Scott made a strong point on this. When he rowed crew, at 800 meters into a 2000-meter race, he would start getting dizzy and seeing spots. Most people’s average workout doesn’t get them there (nor does it need to). Then he would go on to gut out the rest of the 1200 meters to finish the race. He pushed way past his perceived limits. That’s one way to show yourself you have what it takes.

It's not about hitting that limit every workout. It’s an example of how fitness can show men their capability.

Scott then parlayed that capability into his work: when he was young, he noted he would show up for work on Monday morning at 6 a.m. and work until 9 p.m. Tuesday, with less than an hour of sleep overnight. He already knew he could push his limits. He knew he was capable. You can bet that work capacity has something to do with his $100M in the bank today and that is has benefited those around him along the way.

Conclusion

My story in fitness started with a teenage boy’s fascination with rusty weights in a junior high gym. Over the last 20 years, it has given me a greater level of commitment and consistency. It has done the same for Scott and Rich.

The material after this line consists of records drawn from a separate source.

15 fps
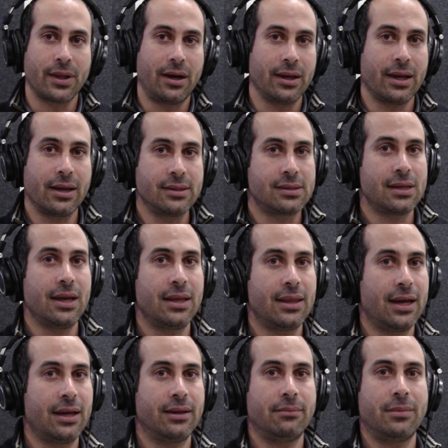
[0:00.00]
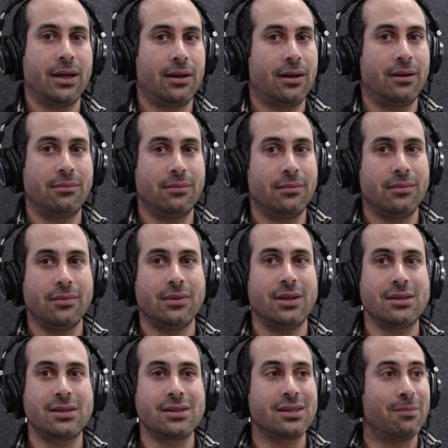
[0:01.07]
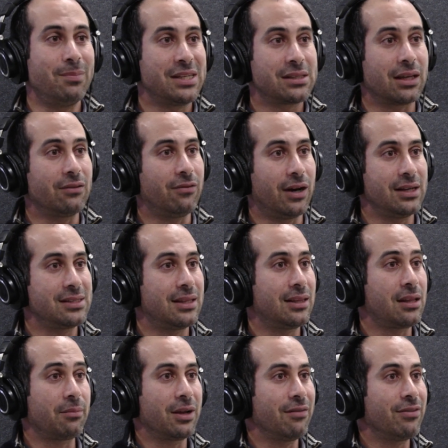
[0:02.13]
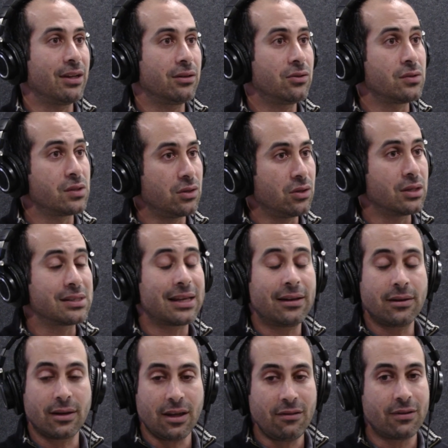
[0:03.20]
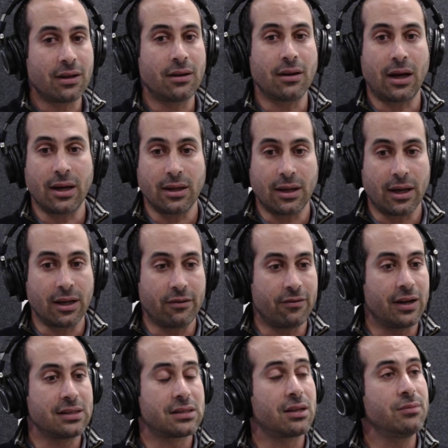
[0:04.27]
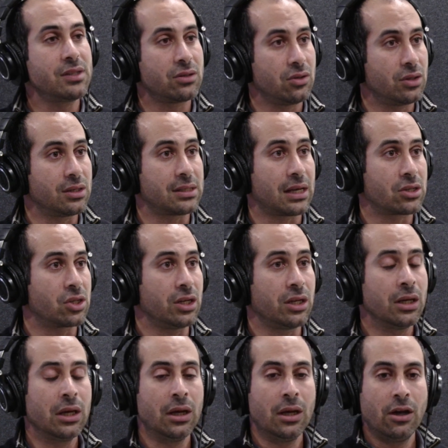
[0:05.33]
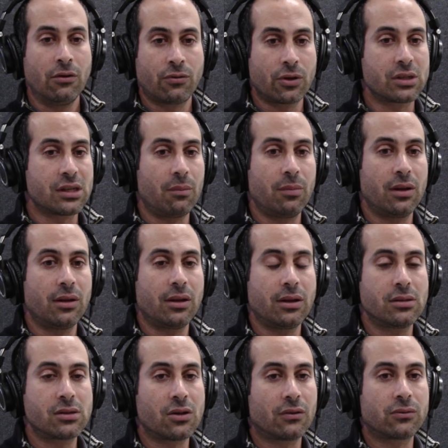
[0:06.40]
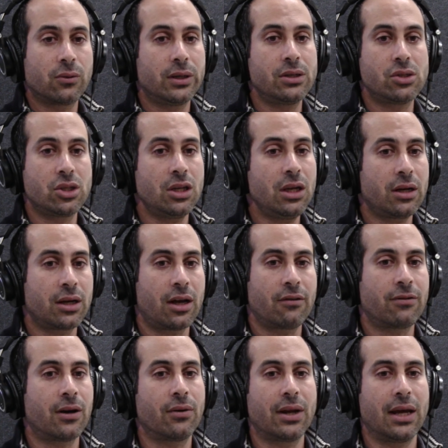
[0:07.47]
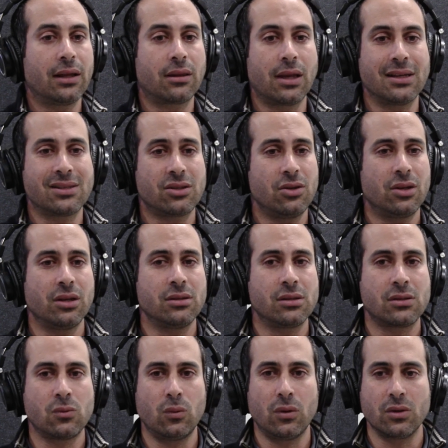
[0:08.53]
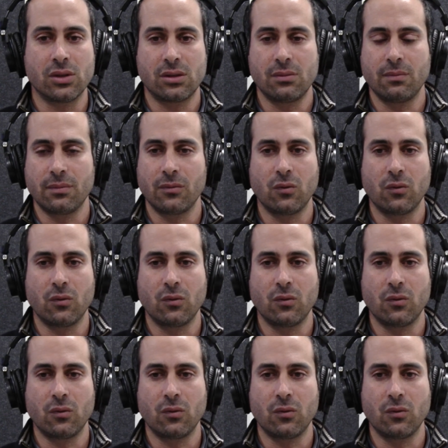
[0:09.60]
I can say that this is the best advice that I'm giving to students. And even I advise some students actually, for example, in software engineering, I found that a student was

There are several things needed to reestablish strong masculinity in society. Fitness is one of those pieces and for a lot of men, it’s a launching pad to become who they were meant to be in every arena of life.

Masculinity only works when men know that they are capable. Men need a physical challenge to overcome that reinforces the message, “You have what it takes.” Fitness allows us to put ourselves through that challenge daily, and that is the point of fitness for men.

We need men to be capable and strong. And then we need them to use it in the service of others. Strong men protect women and children. They run into a burning building. They lookout for those around them.

Fitness is a challenge and tradition men must carry on and pass down to become the best we can be. So men, get out there and challenge yourself.